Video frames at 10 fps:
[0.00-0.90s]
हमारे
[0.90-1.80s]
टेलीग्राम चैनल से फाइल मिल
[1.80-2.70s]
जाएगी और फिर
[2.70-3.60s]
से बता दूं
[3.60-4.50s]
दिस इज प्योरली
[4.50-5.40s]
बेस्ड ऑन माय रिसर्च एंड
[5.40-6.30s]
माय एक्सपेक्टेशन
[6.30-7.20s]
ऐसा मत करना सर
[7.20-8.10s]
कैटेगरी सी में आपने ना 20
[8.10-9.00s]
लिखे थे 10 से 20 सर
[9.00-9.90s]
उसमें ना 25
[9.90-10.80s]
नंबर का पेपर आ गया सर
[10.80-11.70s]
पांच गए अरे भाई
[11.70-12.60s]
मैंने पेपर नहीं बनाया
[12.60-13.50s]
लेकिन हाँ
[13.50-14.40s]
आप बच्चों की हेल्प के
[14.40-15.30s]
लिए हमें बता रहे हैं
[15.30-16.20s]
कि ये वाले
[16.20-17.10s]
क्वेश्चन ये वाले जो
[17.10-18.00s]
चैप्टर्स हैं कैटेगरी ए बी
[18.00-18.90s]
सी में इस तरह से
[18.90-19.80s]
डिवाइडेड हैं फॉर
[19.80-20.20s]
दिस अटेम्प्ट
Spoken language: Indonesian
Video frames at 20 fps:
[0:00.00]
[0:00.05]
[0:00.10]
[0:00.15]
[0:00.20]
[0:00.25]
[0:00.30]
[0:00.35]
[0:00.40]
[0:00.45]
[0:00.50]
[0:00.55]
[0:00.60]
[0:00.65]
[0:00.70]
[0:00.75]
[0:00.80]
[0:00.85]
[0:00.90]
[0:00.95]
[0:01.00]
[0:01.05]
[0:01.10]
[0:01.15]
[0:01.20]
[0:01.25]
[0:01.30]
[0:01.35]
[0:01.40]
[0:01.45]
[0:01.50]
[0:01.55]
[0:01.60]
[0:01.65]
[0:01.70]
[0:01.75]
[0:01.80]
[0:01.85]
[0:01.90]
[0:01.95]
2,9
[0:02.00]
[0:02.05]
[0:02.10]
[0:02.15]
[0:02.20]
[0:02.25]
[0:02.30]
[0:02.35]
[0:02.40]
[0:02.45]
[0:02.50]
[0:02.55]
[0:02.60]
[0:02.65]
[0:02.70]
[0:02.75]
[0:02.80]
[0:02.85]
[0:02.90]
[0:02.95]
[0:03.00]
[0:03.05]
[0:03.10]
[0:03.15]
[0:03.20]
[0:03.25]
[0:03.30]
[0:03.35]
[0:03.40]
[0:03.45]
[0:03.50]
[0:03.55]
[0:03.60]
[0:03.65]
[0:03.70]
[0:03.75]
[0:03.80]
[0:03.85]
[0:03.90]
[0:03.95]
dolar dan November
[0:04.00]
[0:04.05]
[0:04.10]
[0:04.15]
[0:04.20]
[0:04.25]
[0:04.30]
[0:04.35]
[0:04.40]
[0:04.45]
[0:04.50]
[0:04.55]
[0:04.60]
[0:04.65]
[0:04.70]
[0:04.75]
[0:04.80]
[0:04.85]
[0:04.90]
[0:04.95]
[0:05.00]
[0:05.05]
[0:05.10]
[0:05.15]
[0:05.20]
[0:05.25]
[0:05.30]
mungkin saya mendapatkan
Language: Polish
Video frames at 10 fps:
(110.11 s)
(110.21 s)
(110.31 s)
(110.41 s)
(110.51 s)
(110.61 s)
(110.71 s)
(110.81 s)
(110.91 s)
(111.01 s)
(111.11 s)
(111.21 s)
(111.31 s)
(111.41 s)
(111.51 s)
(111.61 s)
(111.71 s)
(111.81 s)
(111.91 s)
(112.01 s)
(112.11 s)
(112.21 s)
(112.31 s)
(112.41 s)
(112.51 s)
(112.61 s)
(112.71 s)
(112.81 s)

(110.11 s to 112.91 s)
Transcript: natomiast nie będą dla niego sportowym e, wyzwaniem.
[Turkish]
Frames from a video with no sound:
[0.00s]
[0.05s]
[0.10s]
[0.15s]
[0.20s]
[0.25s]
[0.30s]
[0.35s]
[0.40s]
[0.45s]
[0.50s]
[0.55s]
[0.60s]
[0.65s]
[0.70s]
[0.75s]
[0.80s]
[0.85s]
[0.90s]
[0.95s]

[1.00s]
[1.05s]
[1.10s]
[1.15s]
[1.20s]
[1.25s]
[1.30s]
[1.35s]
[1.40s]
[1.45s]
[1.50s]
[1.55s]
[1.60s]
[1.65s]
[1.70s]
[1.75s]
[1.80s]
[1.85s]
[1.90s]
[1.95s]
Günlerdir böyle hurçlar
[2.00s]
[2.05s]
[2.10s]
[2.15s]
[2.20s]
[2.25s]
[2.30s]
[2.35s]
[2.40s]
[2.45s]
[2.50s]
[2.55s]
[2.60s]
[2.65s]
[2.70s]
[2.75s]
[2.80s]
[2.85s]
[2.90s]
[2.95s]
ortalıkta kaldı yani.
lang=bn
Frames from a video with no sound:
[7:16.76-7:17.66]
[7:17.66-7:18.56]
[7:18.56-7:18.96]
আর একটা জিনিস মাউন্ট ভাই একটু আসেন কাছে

• [Problem details]: Your answer should be the full listing, copied exactly.

• [Task result]:
Video frames at 10 fps:
[0.00-0.90s]
हमारे
[0.90-1.80s]
टेलीग्राम चैनल से फाइल मिल
[1.80-2.70s]
जाएगी और फिर
[2.70-3.60s]
से बता दूं
[3.60-4.50s]
दिस इज प्योरली
[4.50-5.40s]
बेस्ड ऑन माय रिसर्च एंड
[5.40-6.30s]
माय एक्सपेक्टेशन
[6.30-7.20s]
ऐसा मत करना सर
[7.20-8.10s]
कैटेगरी सी में आपने ना 20
[8.10-9.00s]
लिखे थे 10 से 20 सर
[9.00-9.90s]
उसमें ना 25
[9.90-10.80s]
नंबर का पेपर आ गया सर
[10.80-11.70s]
पांच गए अरे भाई
[11.70-12.60s]
मैंने पेपर नहीं बनाया
[12.60-13.50s]
लेकिन हाँ
[13.50-14.40s]
आप बच्चों की हेल्प के
[14.40-15.30s]
लिए हमें बता रहे हैं
[15.30-16.20s]
कि ये वाले
[16.20-17.10s]
क्वेश्चन ये वाले जो
[17.10-18.00s]
चैप्टर्स हैं कैटेगरी ए बी
[18.00-18.90s]
सी में इस तरह से
[18.90-19.80s]
डिवाइडेड हैं फॉर
[19.80-20.20s]
दिस अटेम्प्ट
Spoken language: Indonesian
Video frames at 20 fps:
[0:00.00]
[0:00.05]
[0:00.10]
[0:00.15]
[0:00.20]
[0:00.25]
[0:00.30]
[0:00.35]
[0:00.40]
[0:00.45]
[0:00.50]
[0:00.55]
[0:00.60]
[0:00.65]
[0:00.70]
[0:00.75]
[0:00.80]
[0:00.85]
[0:00.90]
[0:00.95]
[0:01.00]
[0:01.05]
[0:01.10]
[0:01.15]
[0:01.20]
[0:01.25]
[0:01.30]
[0:01.35]
[0:01.40]
[0:01.45]
[0:01.50]
[0:01.55]
[0:01.60]
[0:01.65]
[0:01.70]
[0:01.75]
[0:01.80]
[0:01.85]
[0:01.90]
[0:01.95]
2,9
[0:02.00]
[0:02.05]
[0:02.10]
[0:02.15]
[0:02.20]
[0:02.25]
[0:02.30]
[0:02.35]
[0:02.40]
[0:02.45]
[0:02.50]
[0:02.55]
[0:02.60]
[0:02.65]
[0:02.70]
[0:02.75]
[0:02.80]
[0:02.85]
[0:02.90]
[0:02.95]
[0:03.00]
[0:03.05]
[0:03.10]
[0:03.15]
[0:03.20]
[0:03.25]
[0:03.30]
[0:03.35]
[0:03.40]
[0:03.45]
[0:03.50]
[0:03.55]
[0:03.60]
[0:03.65]
[0:03.70]
[0:03.75]
[0:03.80]
[0:03.85]
[0:03.90]
[0:03.95]
dolar dan November
[0:04.00]
[0:04.05]
[0:04.10]
[0:04.15]
[0:04.20]
[0:04.25]
[0:04.30]
[0:04.35]
[0:04.40]
[0:04.45]
[0:04.50]
[0:04.55]
[0:04.60]
[0:04.65]
[0:04.70]
[0:04.75]
[0:04.80]
[0:04.85]
[0:04.90]
[0:04.95]
[0:05.00]
[0:05.05]
[0:05.10]
[0:05.15]
[0:05.20]
[0:05.25]
[0:05.30]
mungkin saya mendapatkan
Language: Polish
Video frames at 10 fps:
(110.11 s)
(110.21 s)
(110.31 s)
(110.41 s)
(110.51 s)
(110.61 s)
(110.71 s)
(110.81 s)
(110.91 s)
(111.01 s)
(111.11 s)
(111.21 s)
(111.31 s)
(111.41 s)
(111.51 s)
(111.61 s)
(111.71 s)
(111.81 s)
(111.91 s)
(112.01 s)
(112.11 s)
(112.21 s)
(112.31 s)
(112.41 s)
(112.51 s)
(112.61 s)
(112.71 s)
(112.81 s)

(110.11 s to 112.91 s)
Transcript: natomiast nie będą dla niego sportowym e, wyzwaniem.
[Turkish]
Frames from a video with no sound:
[0.00s]
[0.05s]
[0.10s]
[0.15s]
[0.20s]
[0.25s]
[0.30s]
[0.35s]
[0.40s]
[0.45s]
[0.50s]
[0.55s]
[0.60s]
[0.65s]
[0.70s]
[0.75s]
[0.80s]
[0.85s]
[0.90s]
[0.95s]

[1.00s]
[1.05s]
[1.10s]
[1.15s]
[1.20s]
[1.25s]
[1.30s]
[1.35s]
[1.40s]
[1.45s]
[1.50s]
[1.55s]
[1.60s]
[1.65s]
[1.70s]
[1.75s]
[1.80s]
[1.85s]
[1.90s]
[1.95s]
Günlerdir böyle hurçlar
[2.00s]
[2.05s]
[2.10s]
[2.15s]
[2.20s]
[2.25s]
[2.30s]
[2.35s]
[2.40s]
[2.45s]
[2.50s]
[2.55s]
[2.60s]
[2.65s]
[2.70s]
[2.75s]
[2.80s]
[2.85s]
[2.90s]
[2.95s]
ortalıkta kaldı yani.
lang=bn
Frames from a video with no sound:
[7:16.76-7:17.66]
[7:17.66-7:18.56]
[7:18.56-7:18.96]
আর একটা জিনিস মাউন্ট ভাই একটু আসেন কাছে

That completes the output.